Nice, thanks for the info! It's true that I have misalignment somewhere, I'll have a look tonight.

ngxson avatar Mar 01 '24 17:03 ngxson

@dnhkng I rewrite the part where it actually do the calculation. As a side effect, you can now input + output quantized model (yay, that's what you asked for).

I still doesn't work though. My test case: model A and model B are both the same, and merge config:

2,0.1,2,0.9
3,0.1,3,0.9
4,0.1,4,0.9
5,0.1,5,0.9
6,0.1,6,0.9
...

Basically I want to use the merge to "copy" the model by merging it with itself.

It still doesn't work though. I added debug log to print first 3 elements of each tensor.
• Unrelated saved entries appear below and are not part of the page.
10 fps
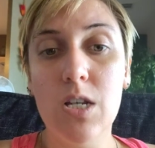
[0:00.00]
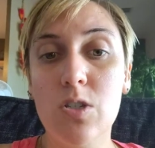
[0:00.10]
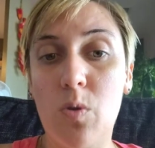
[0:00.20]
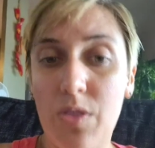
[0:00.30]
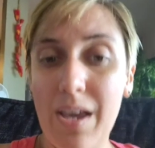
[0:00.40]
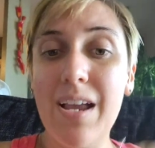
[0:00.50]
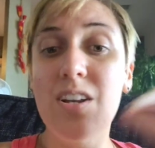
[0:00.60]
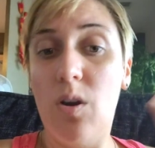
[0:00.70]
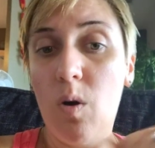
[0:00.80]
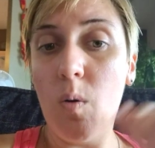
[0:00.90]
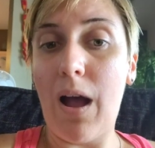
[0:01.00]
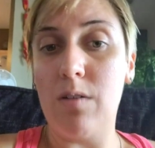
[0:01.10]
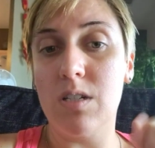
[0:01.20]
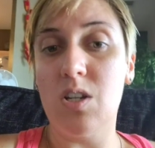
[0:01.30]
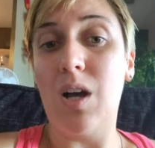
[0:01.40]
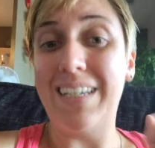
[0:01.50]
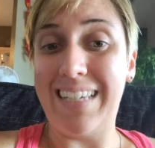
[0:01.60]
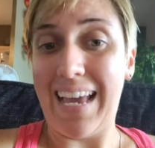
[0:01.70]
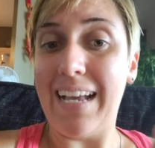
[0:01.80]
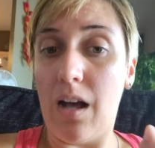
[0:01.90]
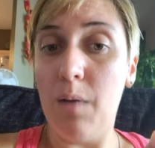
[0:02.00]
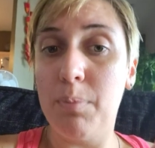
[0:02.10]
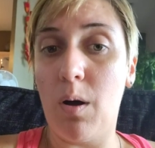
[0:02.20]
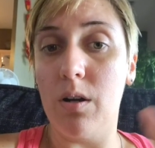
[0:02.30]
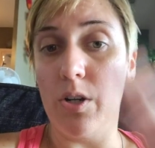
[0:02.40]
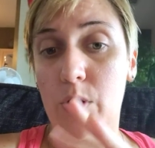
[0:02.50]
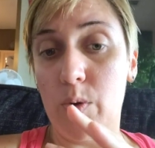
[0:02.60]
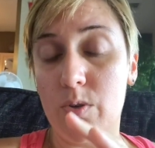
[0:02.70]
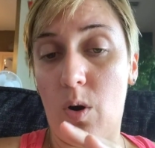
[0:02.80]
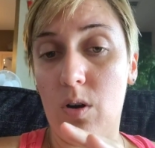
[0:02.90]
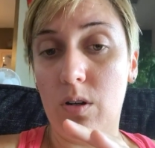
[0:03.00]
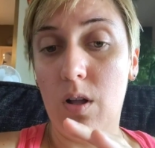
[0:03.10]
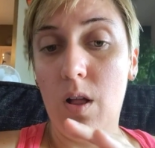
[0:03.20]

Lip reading: So they know how to not gang up on a new dog.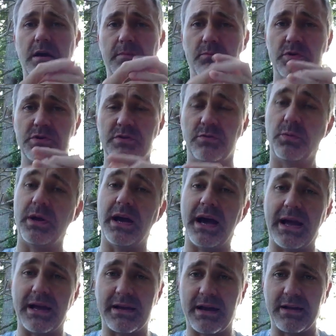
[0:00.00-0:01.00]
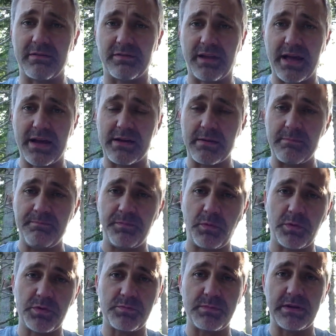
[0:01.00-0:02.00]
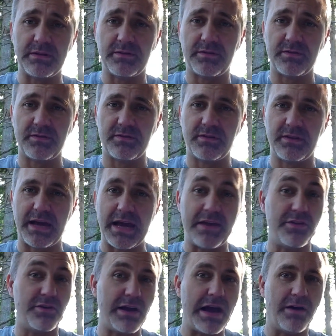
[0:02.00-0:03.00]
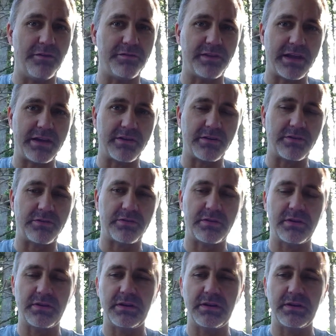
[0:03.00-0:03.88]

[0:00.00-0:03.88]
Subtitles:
which is the way I kind of like them, which means, hey, they're outflankers.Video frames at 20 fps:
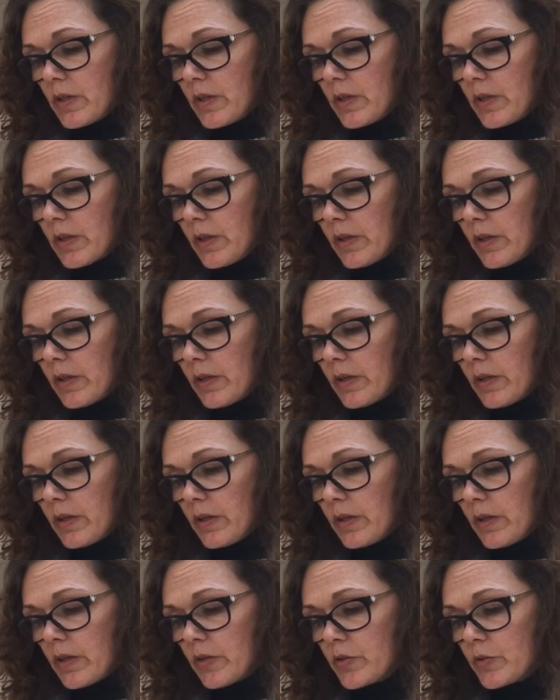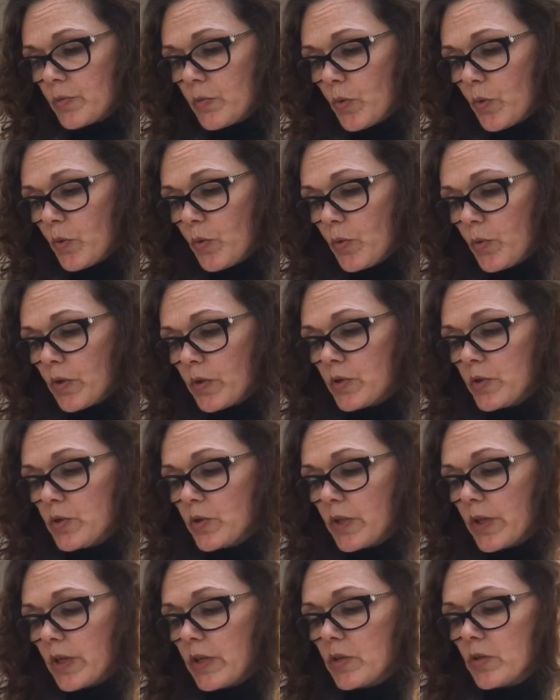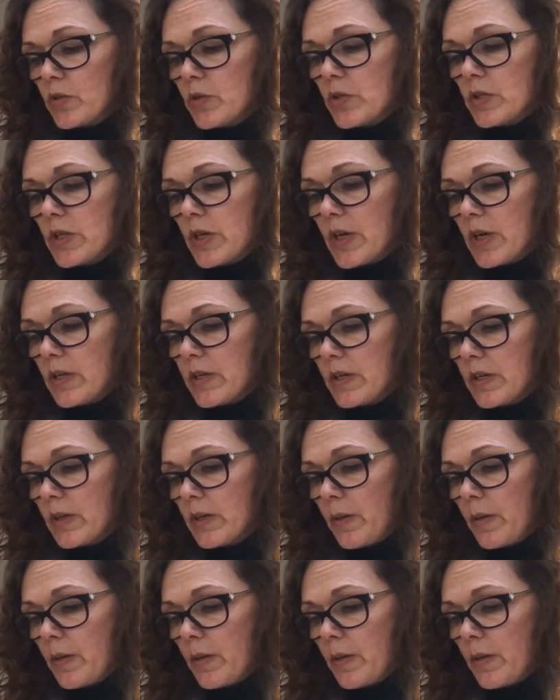a small one to get you started.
All looks correct, still don't understand why it doesn't work...

===> INPUT  [29] -0.005869 -0.000692 -0.007163
===> OUTPUT [29] -0.005869 -0.000692 -0.007163
[ 271/ 291]               blk.29.ffn_gate.weight - [ 4096, 14336,     1,     1], input type =   q4_K
===> INPUT  [29] 3.799654 3.939128 3.812827
===> OUTPUT [29] 3.799654 3.939128 3.812827
[ 272/ 291]               blk.29.ffn_norm.weight - [ 4096,     1,     1,     1], input type =    f32
===> INPUT  [29] 0.000940 0.001669 -0.005622
===> OUTPUT [29] 0.000940 0.001669 -0.005622
[ 273/ 291]                 blk.29.ffn_up.weight - [ 4096, 14336,     1,     1], input type =   q4_K

ngxson avatar Mar 01 '24 21:03 ngxson

I finally get it working.

You can now use quant as input and it will be requant (imatrix is not supported, only q4 and up is supported).